A Renault Zoe has driven a Very Long Way* Brit team breaks hypermiling record
A Renault Zoe has gone 475 miles on one charge. Be still our pulsing, petrol-filled veins. 475.4 miles to be exact which, if you drive a diesel, is about the purpose the needle starts to shift off the complete mark. But EVs are different aren’t they? And 475 miles, once you only claim a 245-mile range for the 52kWh battery in your electric supermini, is extremely impressive.

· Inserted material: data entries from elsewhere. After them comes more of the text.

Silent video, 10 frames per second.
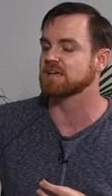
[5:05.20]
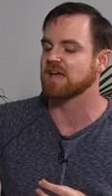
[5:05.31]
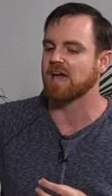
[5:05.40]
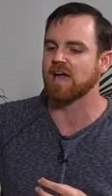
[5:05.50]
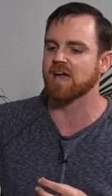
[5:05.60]

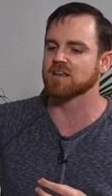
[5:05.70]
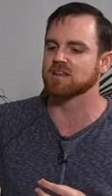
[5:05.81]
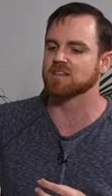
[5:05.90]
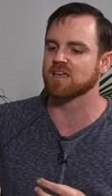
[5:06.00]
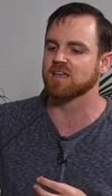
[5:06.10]
and
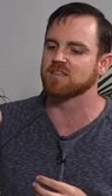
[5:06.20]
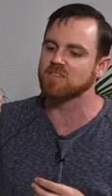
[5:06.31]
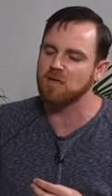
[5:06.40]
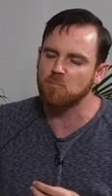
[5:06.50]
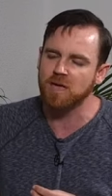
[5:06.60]
they,
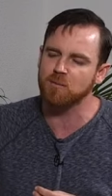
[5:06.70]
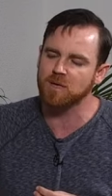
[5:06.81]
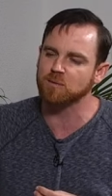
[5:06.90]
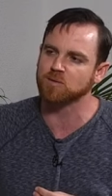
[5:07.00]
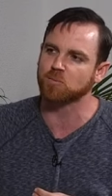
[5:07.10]
they may be
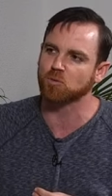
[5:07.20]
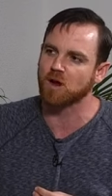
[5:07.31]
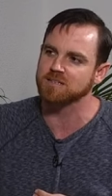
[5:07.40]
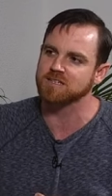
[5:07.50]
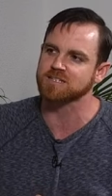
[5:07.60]
able to
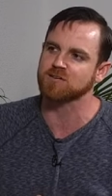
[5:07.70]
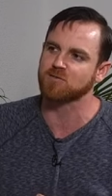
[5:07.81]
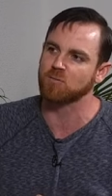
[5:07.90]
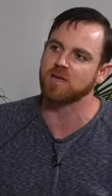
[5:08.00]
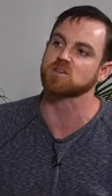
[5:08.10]
process
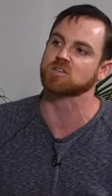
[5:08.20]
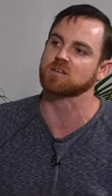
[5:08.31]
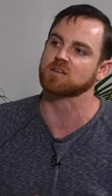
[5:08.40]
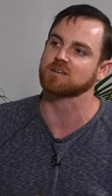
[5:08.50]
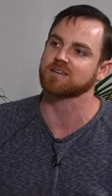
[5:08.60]

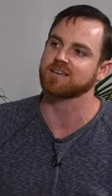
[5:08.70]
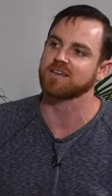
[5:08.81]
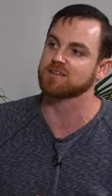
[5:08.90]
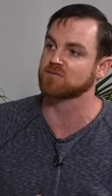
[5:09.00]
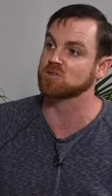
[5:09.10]
information
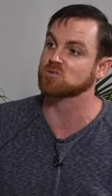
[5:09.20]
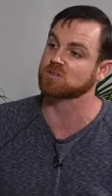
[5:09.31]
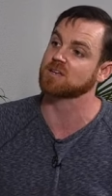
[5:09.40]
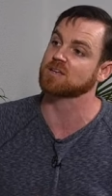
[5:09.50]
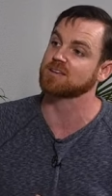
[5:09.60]

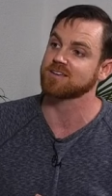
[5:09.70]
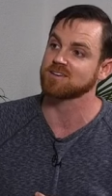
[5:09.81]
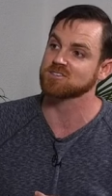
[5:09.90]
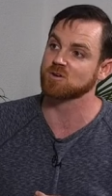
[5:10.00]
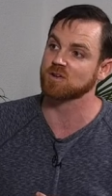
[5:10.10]
individually.
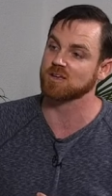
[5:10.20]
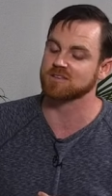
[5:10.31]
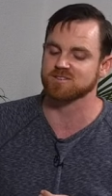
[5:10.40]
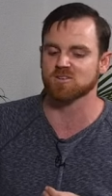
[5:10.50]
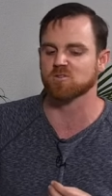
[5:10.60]
Mm.
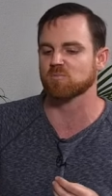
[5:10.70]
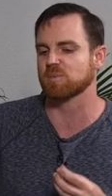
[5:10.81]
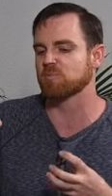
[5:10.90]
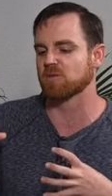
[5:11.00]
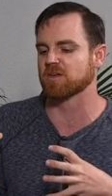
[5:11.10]
So, so
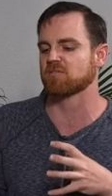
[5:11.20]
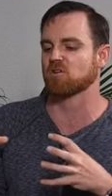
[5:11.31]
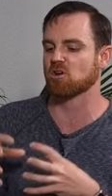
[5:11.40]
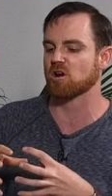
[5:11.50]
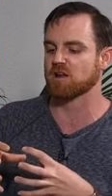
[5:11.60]
people think of a
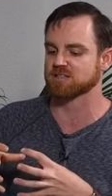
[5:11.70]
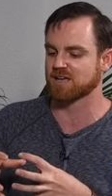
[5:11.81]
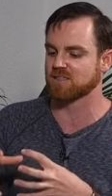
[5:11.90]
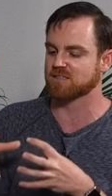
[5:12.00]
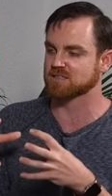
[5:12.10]
neuron as
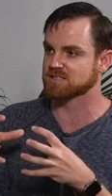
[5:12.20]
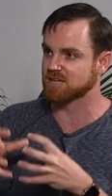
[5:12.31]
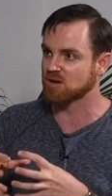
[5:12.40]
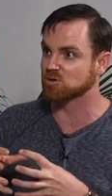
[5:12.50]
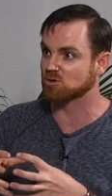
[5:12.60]
like the
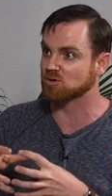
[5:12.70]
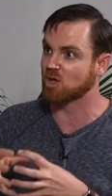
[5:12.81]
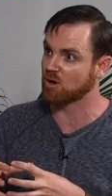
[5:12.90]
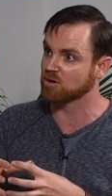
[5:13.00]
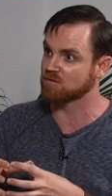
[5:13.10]
central
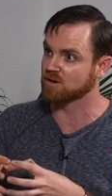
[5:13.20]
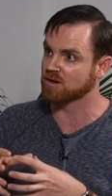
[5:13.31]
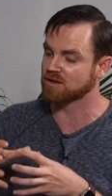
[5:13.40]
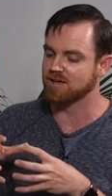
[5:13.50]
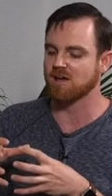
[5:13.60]
node of,
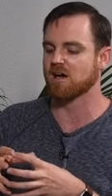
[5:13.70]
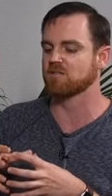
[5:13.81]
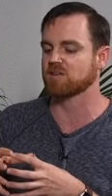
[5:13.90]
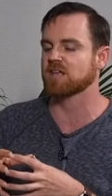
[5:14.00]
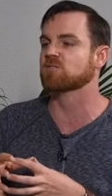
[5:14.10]
a,
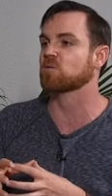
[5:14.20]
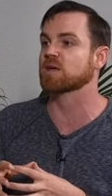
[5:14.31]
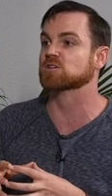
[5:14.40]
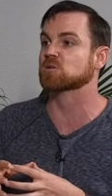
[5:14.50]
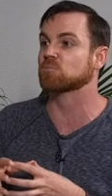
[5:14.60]
of an
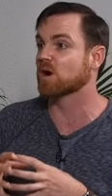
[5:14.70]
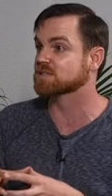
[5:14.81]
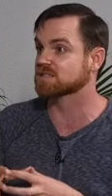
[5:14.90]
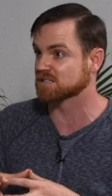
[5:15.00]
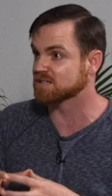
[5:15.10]
information
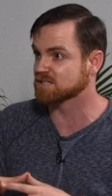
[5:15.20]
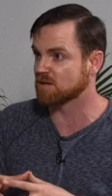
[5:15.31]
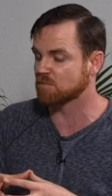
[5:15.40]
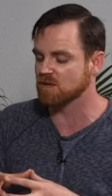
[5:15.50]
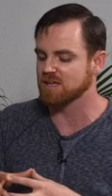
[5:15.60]
processing
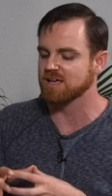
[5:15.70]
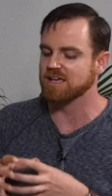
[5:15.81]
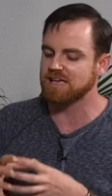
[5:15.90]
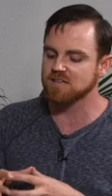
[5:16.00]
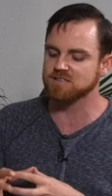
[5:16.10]
system.
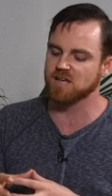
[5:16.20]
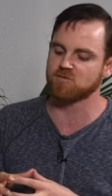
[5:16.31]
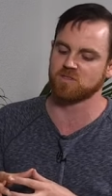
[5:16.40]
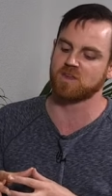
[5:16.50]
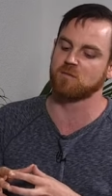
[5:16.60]
He
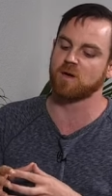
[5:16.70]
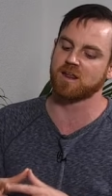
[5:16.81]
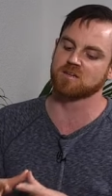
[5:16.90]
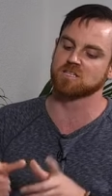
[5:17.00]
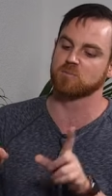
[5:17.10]
discovered that it might
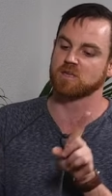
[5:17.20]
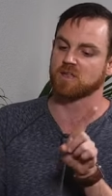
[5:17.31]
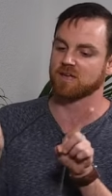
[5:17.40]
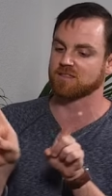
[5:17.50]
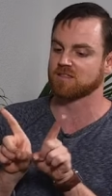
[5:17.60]
actually be
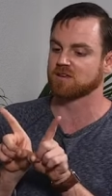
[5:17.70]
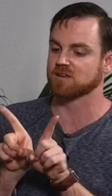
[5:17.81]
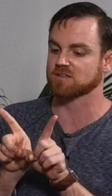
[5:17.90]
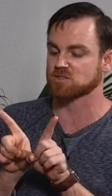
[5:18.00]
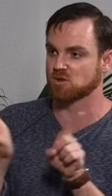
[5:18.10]
like
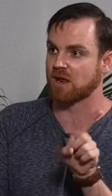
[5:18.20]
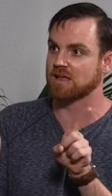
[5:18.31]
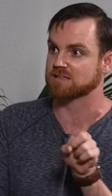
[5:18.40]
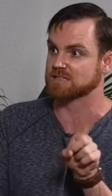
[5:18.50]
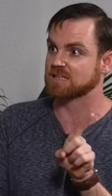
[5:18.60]
the
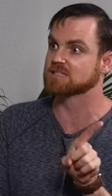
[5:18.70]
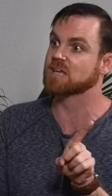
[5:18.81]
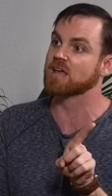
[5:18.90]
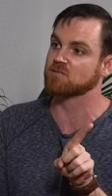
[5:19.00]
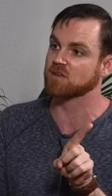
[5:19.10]
strands
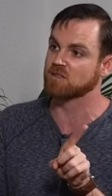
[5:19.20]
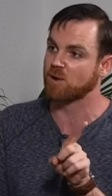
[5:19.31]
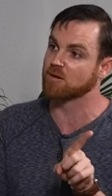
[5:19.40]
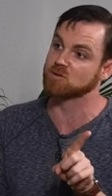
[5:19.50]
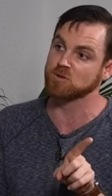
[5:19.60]
inside of it, the
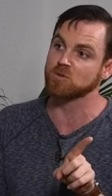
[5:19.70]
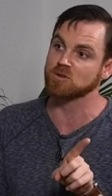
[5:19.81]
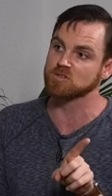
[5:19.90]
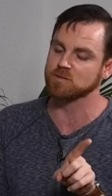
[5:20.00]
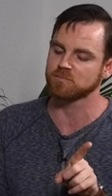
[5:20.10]
microtubules,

The record beats the previous best for a Zoe of 351.3 miles, assail the Paris bypass in 2018. This attempt happened at Thruxton (the UK’s fastest race track, where the unofficial lap record of 57.6secs was set by Damon Hill during a demo run during a Williams FW15C at a 147mph average). The car was completely standard and unmodified, aside from using new EV-specific Enso tyres. A second car fitted with OE rubber travelled 424.8 miles. The tyres were run at recommended pressures and no drafting was allowed.
Although the record is merely specific to the Zoe, it’s likely to be the foremost important improvement over claimed range recorded (an uplift of 94 per cent) and possibly the most efficient figure achieved during a production electric . The Enso-tyred car recorded 9.14 miles per kWh. In testing on a hotter day it actually did better, achieving 10.6mpkWh.
The record happened over two days, the cars driven in relay by a team of ex-forces drivers from Mission Motorsport. They weren’t exactly clinging on for dear life – the cars averaged around 20mph during each two hour stint, peaking at 23mph on the downhills, reducing to 17mph on Thruxton’s gentle inclines. Each lap took around seven minutes. No need for Damon Hill to rush back just yet then.
Is this the beginning of a replacement direction for EV records? Will we now start talking electric hypermiling rather than hyper-accelerating Teslas? How long until an electrical car can travel 1,000 miles on a charge?